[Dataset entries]
━━━━━━━━━━━━━━━━━━━━━━━━━━━━━━
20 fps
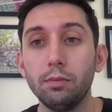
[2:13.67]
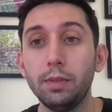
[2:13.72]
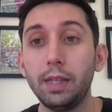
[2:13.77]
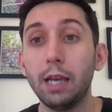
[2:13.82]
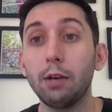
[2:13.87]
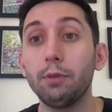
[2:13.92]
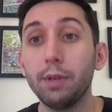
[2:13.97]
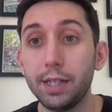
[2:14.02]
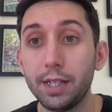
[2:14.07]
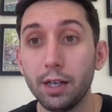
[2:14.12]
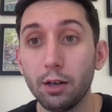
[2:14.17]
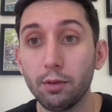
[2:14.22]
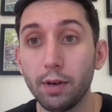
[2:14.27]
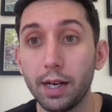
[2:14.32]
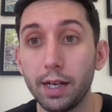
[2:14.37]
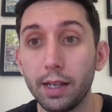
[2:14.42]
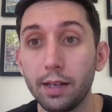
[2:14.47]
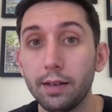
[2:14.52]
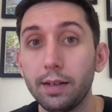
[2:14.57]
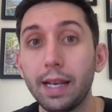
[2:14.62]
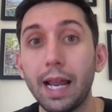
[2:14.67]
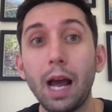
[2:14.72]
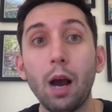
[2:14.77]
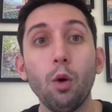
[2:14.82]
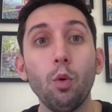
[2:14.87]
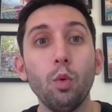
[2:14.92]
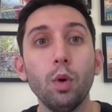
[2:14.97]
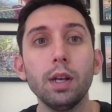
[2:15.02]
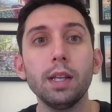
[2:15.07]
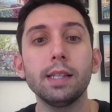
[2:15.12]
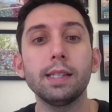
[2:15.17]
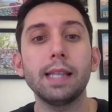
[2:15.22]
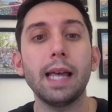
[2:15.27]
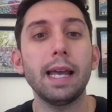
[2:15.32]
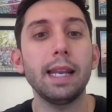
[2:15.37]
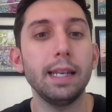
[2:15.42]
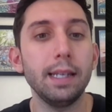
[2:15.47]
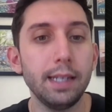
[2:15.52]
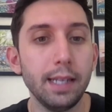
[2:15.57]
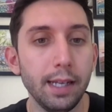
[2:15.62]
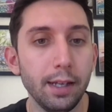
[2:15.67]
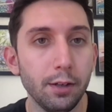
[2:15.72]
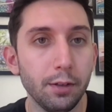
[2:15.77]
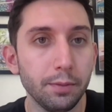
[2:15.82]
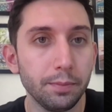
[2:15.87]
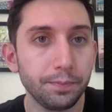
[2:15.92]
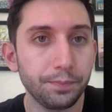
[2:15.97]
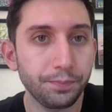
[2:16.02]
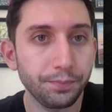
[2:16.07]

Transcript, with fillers: get retail ready. Now, what does that entail?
━━━━━━━━━━━━━━━━━━━━━━━━━━━━━━
▸ How to complete this task: Retype all the data exactly, please, without pictures.

▸ Written response:
20 fps
[2:13.67]
[2:13.72]
[2:13.77]
[2:13.82]
[2:13.87]
[2:13.92]
[2:13.97]
[2:14.02]
[2:14.07]
[2:14.12]
[2:14.17]
[2:14.22]
[2:14.27]
[2:14.32]
[2:14.37]
[2:14.42]
[2:14.47]
[2:14.52]
[2:14.57]
[2:14.62]
[2:14.67]
[2:14.72]
[2:14.77]
[2:14.82]
[2:14.87]
[2:14.92]
[2:14.97]
[2:15.02]
[2:15.07]
[2:15.12]
[2:15.17]
[2:15.22]
[2:15.27]
[2:15.32]
[2:15.37]
[2:15.42]
[2:15.47]
[2:15.52]
[2:15.57]
[2:15.62]
[2:15.67]
[2:15.72]
[2:15.77]
[2:15.82]
[2:15.87]
[2:15.92]
[2:15.97]
[2:16.02]
[2:16.07]

Transcript, with fillers: get retail ready. Now, what does that entail?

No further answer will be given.